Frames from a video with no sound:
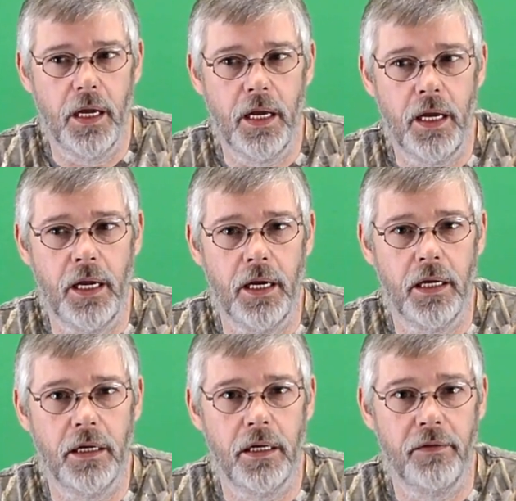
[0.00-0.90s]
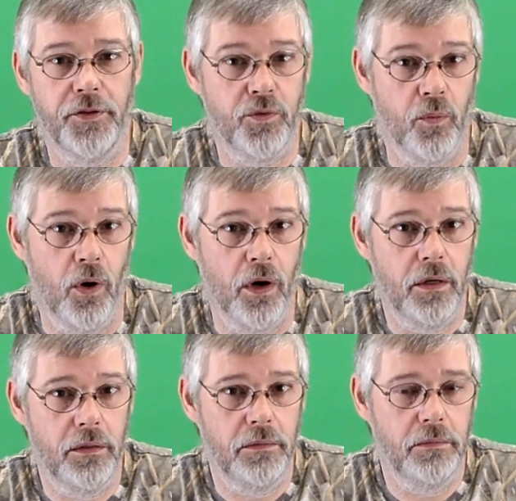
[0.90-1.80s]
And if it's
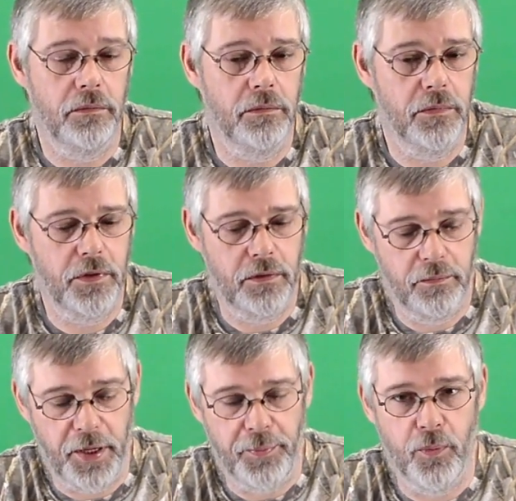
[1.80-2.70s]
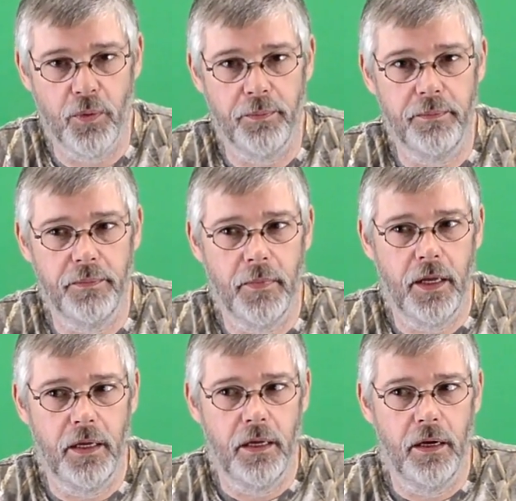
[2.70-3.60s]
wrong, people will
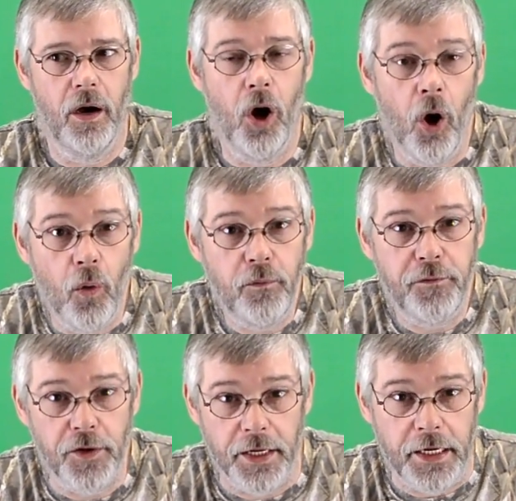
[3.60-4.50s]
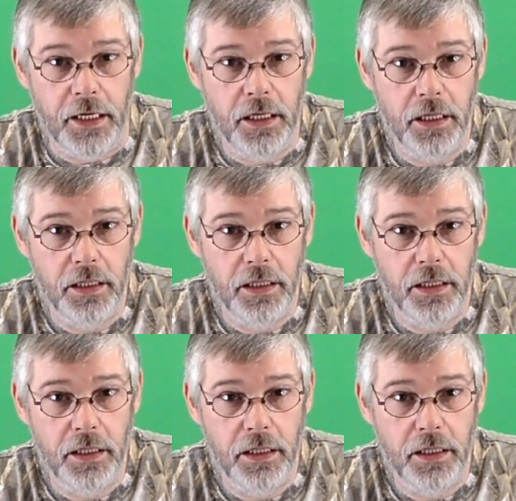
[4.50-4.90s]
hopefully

----------

◆ **Brief**:
Your task is to give again, unchanged, the lines from the line that contains "[0.00-0.90s]" to the end of the records. Include both end lines but no pictures.

◆ **Finished task**:
[0.00-0.90s]
[0.90-1.80s]
And if it's
[1.80-2.70s]
[2.70-3.60s]
wrong, people will
[3.60-4.50s]
[4.50-4.90s]
hopefully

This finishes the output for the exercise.